Bio-LNG, produced from renewable feedstocks such as crops, manure, or waste, is gaining traction as shipowners seek to meet increasingly stringent maritime emissions regulations. The recently implemented FuelEU Maritime regulation, which mandates a 2% reduction in the carbon intensity of marine fuels by 2025—with targets escalating to an 80% reduction by 2050—is a key driver behind this surge.

Initially, many market participants expected only unsubsidized bio-LNG to qualify as compliant under the regulation. However, while the European Commission has yet to issue a definitive statement, market insiders said subsidized product is currently considered compliant in the absence of an official statement saying otherwise.

"We have seen the spread significantly decrease between them, because of demand for subsidized," a second Atlantic-based trader said.

Another key driver of demand is the rise of vessel pooling initiatives for alternative marine fuels. This mechanism allows shipowners to aggregate emissions from their vessels, either in their own fleets or by joining a commercial fleet, thereby offsetting emissions from vessels that fall short of standards.

Two of Anthony Veder's LNG carriers recently joined Finnish energy group Gasum's commercial pool. The two ships will run on bio-LNG and act as "surplus generators" to allocate compliance to other ships in the pool.

"This is an attractive prospect, it's driving demand [for bio-LNG]," a third Atlantic-based source said.

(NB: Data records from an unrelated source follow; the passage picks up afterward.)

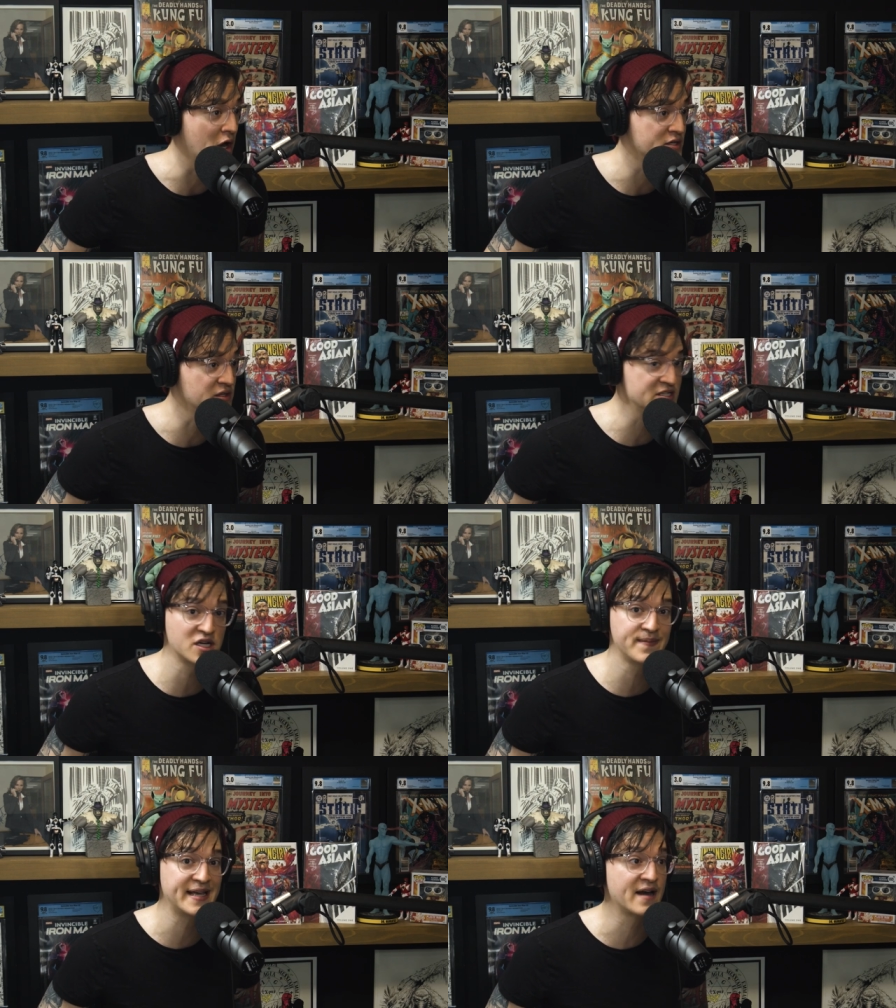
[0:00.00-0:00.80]
So these are going to
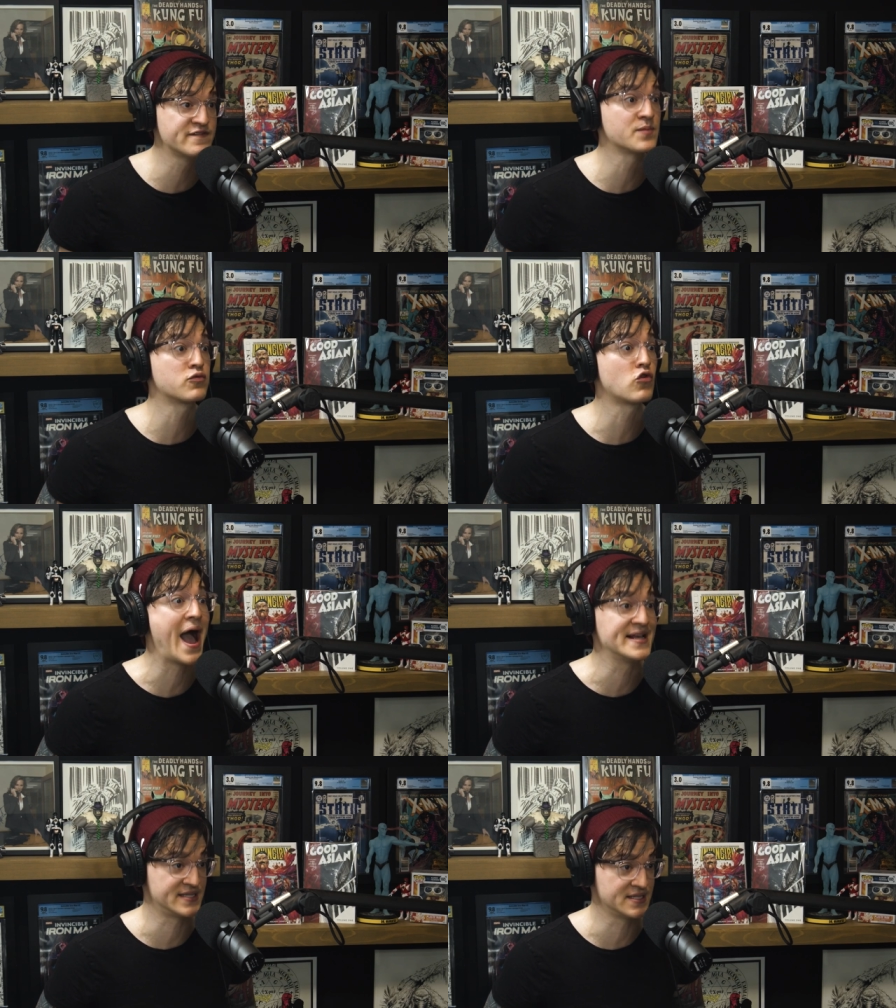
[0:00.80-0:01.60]
be kind of
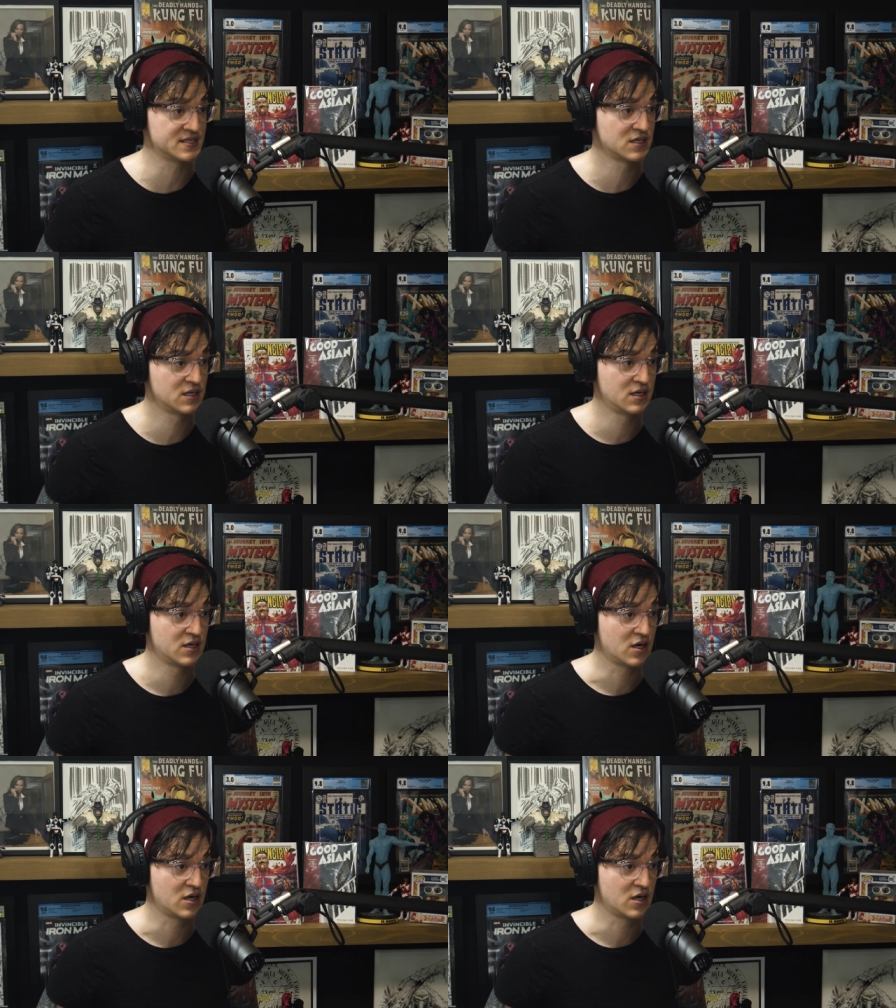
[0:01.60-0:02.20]
surprises. All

Evolving market uncertainties

Despite concerns about long-term compliance, many shipowners and traders have opted for the cheaper, subsidized bio-LNG to remain competitive in the evolving market. Some feared that choosing unsubsidized volumes, although perceived as a 'safer' regulatory bet, would come at a cost disadvantage.

"We wanted to go for unsubsidized at first, but then we saw others going for subsidized...so we didn't want to put ourselves at a disadvantage," an Atlantic-based source said.

While unsubsidized volumes are still being traded, in light of the growing volumes of subsidized volumes, Platts, part of S&P Global Energy, launched a daily delivered mass-balanced subsidized bio-LNG price assessment on Sept. 25.

The price was assessed at $25.062/MMBtu or at a 40.5 Eur/MWh premium to TTF on Sept 26. The unsubsidized bio-LNG assessment was at $37.23/MMBtu, or a 76 Eur/MWh premium to Dutch TTF. This puts unsubsidized bio-LNG at a 35.5 Eur/MWh premium to subsidized equivalent.

Despite burgeoning demand for subsidized bio-LNG, the market is broad enough to accommodate both materials. Unsubsidized holds strategic value for maritime players and is increasingly finding a place in term contracts - whereby buyers seek regulatory peace of mind. In some cases, traders said shipping companies are negotiating contracts with structures that allow a switch from subsidized to unsubsidized at a premium, to ensure compliance, should subsidized be deemed non-compliant under future regulations.

As demand continues to grow amid tightening regulatory frameworks, the bio-LNG market remains dynamic. The narrowing subsidy gap highlights not only shifting market fundamentals but also the evolving interplay between regulations and maritime fuel economics.